The Record Industry’s Nuclear Option

With Yahoo and Time Warner considering shutting down their web radio services due to the potential of a 38% increase in royalties, how does that bode for Internet radio?

Will Internet radio be at a disadvantage vis-à-vis terrestrial radio if streamers can’t afford to operate?

Hell, if big mega companies like Yahoo and Time Warner can’t afford to operate, how does paying high royalties for music work for the tens of thousands of small Internet streamers?

For that matter, will terrestrial radio be able to keep broadcasting music if the record industry gets its way and imposes further performance taxes on over-the-air stations?

Not that HD radio matters with so few stations offering programming and so few sets being sold, but you can kiss that pipe dream goodbye as well.

Don’t worry. The record industry isn’t going to win draconian royalties imposed on terrestrial stations.

It’s far worse than that.

They're going to get a small fee -- a precedent setting levy -- that mean instability and unpredictability which will be far worse. That's the SoundExchange strategy with Internet streamers. You don't hear of any progress being made between SoundExchange and the streamers who were supposed to be negotiating a more reasonable royalty rate, do you?
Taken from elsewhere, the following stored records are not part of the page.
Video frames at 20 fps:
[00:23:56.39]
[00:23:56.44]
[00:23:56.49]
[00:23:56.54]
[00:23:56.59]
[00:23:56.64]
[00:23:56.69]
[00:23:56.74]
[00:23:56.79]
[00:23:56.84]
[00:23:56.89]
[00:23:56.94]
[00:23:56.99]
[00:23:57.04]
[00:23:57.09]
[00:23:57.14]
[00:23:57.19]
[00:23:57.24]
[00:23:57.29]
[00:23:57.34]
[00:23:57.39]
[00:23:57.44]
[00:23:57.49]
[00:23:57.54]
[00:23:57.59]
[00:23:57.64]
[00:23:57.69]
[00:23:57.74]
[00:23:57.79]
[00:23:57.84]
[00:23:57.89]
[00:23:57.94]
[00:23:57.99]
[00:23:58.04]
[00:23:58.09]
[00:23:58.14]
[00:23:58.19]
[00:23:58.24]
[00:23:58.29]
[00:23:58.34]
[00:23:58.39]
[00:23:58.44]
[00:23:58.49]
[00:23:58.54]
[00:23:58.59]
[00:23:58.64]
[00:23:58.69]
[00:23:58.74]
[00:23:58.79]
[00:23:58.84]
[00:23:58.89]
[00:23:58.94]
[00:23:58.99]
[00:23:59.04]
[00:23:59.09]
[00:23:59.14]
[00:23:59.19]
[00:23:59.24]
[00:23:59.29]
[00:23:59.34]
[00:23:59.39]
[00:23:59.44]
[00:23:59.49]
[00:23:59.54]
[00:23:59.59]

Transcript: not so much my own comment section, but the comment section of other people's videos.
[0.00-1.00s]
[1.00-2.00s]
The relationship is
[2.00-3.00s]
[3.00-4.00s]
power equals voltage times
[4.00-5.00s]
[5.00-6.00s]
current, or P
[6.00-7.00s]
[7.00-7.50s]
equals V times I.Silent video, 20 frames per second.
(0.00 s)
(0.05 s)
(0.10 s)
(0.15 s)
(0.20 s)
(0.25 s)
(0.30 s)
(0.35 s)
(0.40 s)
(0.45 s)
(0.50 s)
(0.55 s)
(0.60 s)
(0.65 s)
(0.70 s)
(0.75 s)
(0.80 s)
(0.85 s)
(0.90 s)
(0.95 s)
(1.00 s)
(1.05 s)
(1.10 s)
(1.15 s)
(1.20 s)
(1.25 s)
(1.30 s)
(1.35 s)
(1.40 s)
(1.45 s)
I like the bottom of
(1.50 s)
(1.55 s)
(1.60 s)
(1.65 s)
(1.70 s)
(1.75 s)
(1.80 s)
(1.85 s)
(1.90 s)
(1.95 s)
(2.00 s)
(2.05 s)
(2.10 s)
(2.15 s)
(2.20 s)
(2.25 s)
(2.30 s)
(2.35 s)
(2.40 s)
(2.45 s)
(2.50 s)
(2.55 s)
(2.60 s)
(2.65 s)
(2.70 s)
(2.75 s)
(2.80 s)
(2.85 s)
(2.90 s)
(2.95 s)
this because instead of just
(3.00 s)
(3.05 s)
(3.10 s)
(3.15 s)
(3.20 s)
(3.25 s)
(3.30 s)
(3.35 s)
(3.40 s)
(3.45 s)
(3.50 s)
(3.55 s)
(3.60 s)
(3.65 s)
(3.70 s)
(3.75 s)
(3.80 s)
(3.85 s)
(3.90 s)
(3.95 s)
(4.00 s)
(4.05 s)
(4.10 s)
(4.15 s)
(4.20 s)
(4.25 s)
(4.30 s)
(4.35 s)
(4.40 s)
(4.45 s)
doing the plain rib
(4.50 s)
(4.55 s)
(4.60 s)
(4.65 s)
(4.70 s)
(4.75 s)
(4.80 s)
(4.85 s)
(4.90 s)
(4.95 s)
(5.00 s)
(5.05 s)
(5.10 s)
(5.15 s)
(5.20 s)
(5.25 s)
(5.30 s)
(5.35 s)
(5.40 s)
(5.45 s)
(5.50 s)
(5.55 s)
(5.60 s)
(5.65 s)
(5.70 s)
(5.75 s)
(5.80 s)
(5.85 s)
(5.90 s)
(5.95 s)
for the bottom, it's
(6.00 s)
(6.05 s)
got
Thus dragging your feet appears to be a good strategy when you're out for another pound of flesh.

Radio doesn’t need to pay royalties as high as the ones imposed on Internet streams to harm their stations because any performance tax – no matter how modest at first – will be too high.

What the record industry is doing is impeding the growth of Internet streamers and at the same time jockeying to get something more out of terrestrial radio. That something more will kill the radio industry before Internet streaming does.

Retail establishments, restaurants and bars are in the sights of the dying record business that can only levy fines against people intent on promoting their music -- for free!

Radio doesn’t need friends like the record industry.

You know the drill. Radio sells CDs and the record companies keep all the profits. Radio stations get little in ad dollars from record labels in terms of spots radio buys -- never did, really. Stations get what amounts to promotional consideration – the privilege of playing the labels’ music over and over again while the cash register rings for the record business.

Only the myopic record industry could bite the hand that feeds it at the same time that it is performing premeditated murder on the burgeoning Internet streaming business.

This is all bad enough but there is more.

Most radio execs think that Internet radio is 24-hour streaming. They could be right, but from what I have observed from my work with the next generation it is a false assumption.

Watch anyone from Gen Y consume their music.

Their iPods are shuffled, reshuffled, prematurely advanced to the end or to another tune. This generation is not like the generation running radio stations. They don’t want someone to entertain them. They want to entertain themselves.

So let’s do the math.

One assault on Internet streamers with blatantly unfair music royalties (even in comparison to their radio brethren).

Plus...

One sneak attack on the best friend the record business ever had (terrestrial radio) for burdensome taxes for selling the labels’ CDs.

Plus...

One misconception that Internet radio will be like terrestrial radio except on a computer or handheld device.

My fuzzy math has one plus one plus one equaling -- one!

One giant disaster.

It's the record industry's version of the nuclear option -- pushing the panic button and unleashing a devastating attack on everything and everyone in sight.

If you want a vibrant music business you need a vibrant delivery system to expose your product. You don’t tax and penalize the people who are working on your behalf.

No wonder Steve Jobs doesn’t put radio on an iPod.

His iTunes consumers pay 99 cents per song (to cover the rights) or they just steal the music.

They can then enjoy it again and again on several devices without being taxed further.

How can radio or Internet radio compete with that?